___ Provided material
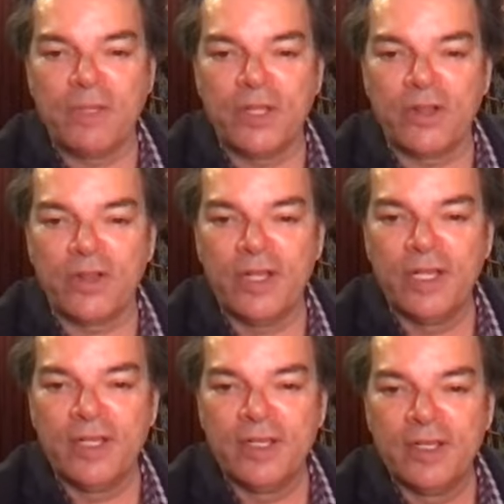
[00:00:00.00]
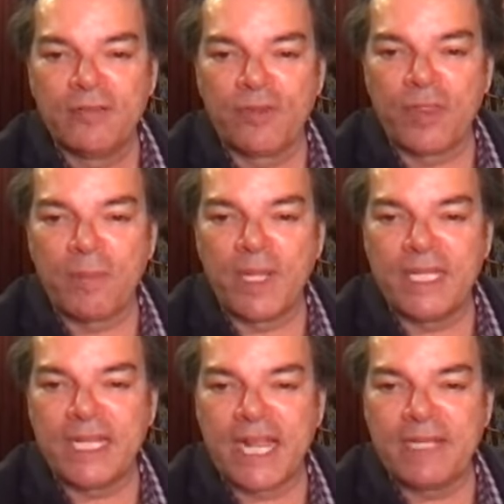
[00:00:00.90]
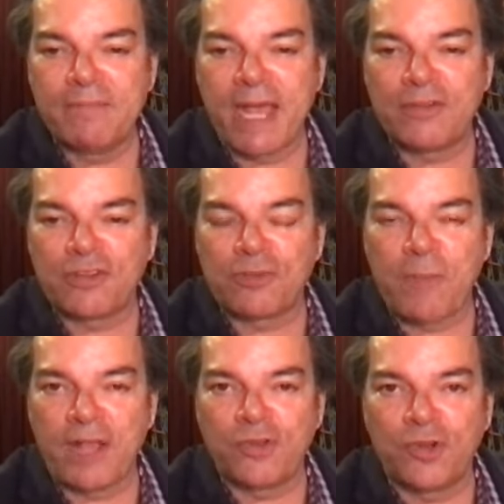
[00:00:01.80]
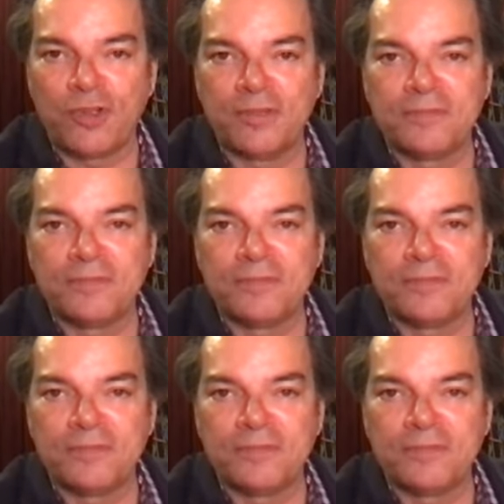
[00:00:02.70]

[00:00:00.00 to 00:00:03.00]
here for the Monday Night Magic Special.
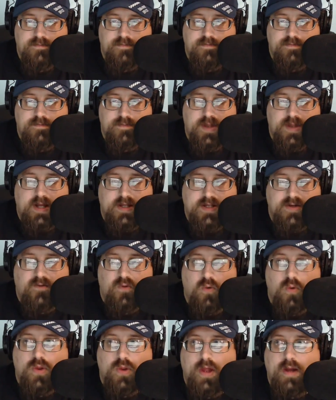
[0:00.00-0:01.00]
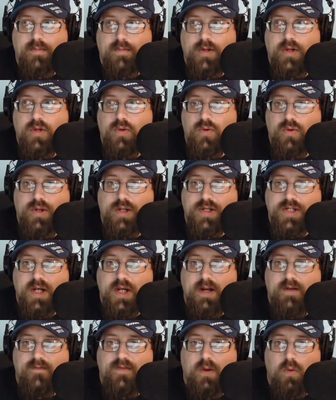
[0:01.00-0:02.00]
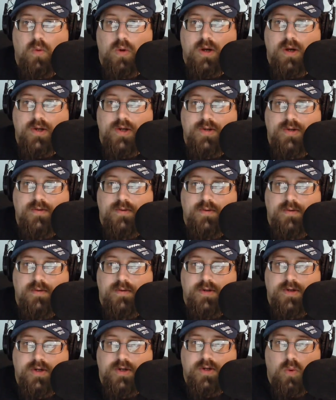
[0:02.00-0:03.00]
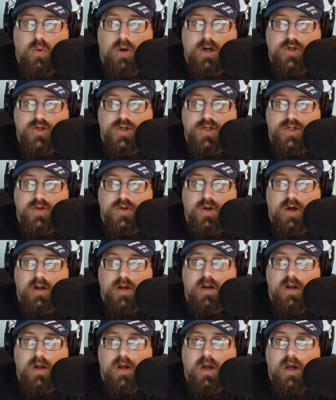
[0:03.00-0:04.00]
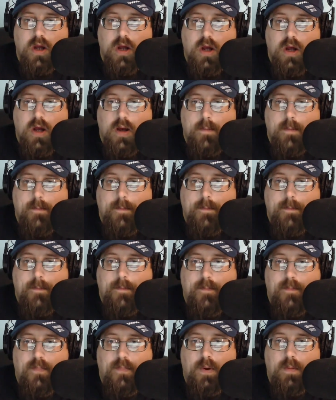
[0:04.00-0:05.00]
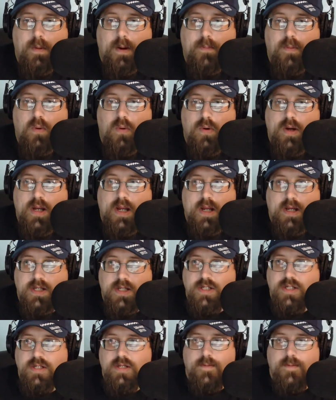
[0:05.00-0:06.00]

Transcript: that's for them to decide if they wanted to watch this or not. But my point is,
______
*Exercise aim*: For each line above, output its wording exactly and leave out any picture.

*Answer box*:
[00:00:00.00]
[00:00:00.90]
[00:00:01.80]
[00:00:02.70]

[00:00:00.00 to 00:00:03.00]
here for the Monday Night Magic Special.
[0:00.00-0:01.00]
[0:01.00-0:02.00]
[0:02.00-0:03.00]
[0:03.00-0:04.00]
[0:04.00-0:05.00]
[0:05.00-0:06.00]

Transcript: that's for them to decide if they wanted to watch this or not. But my point is,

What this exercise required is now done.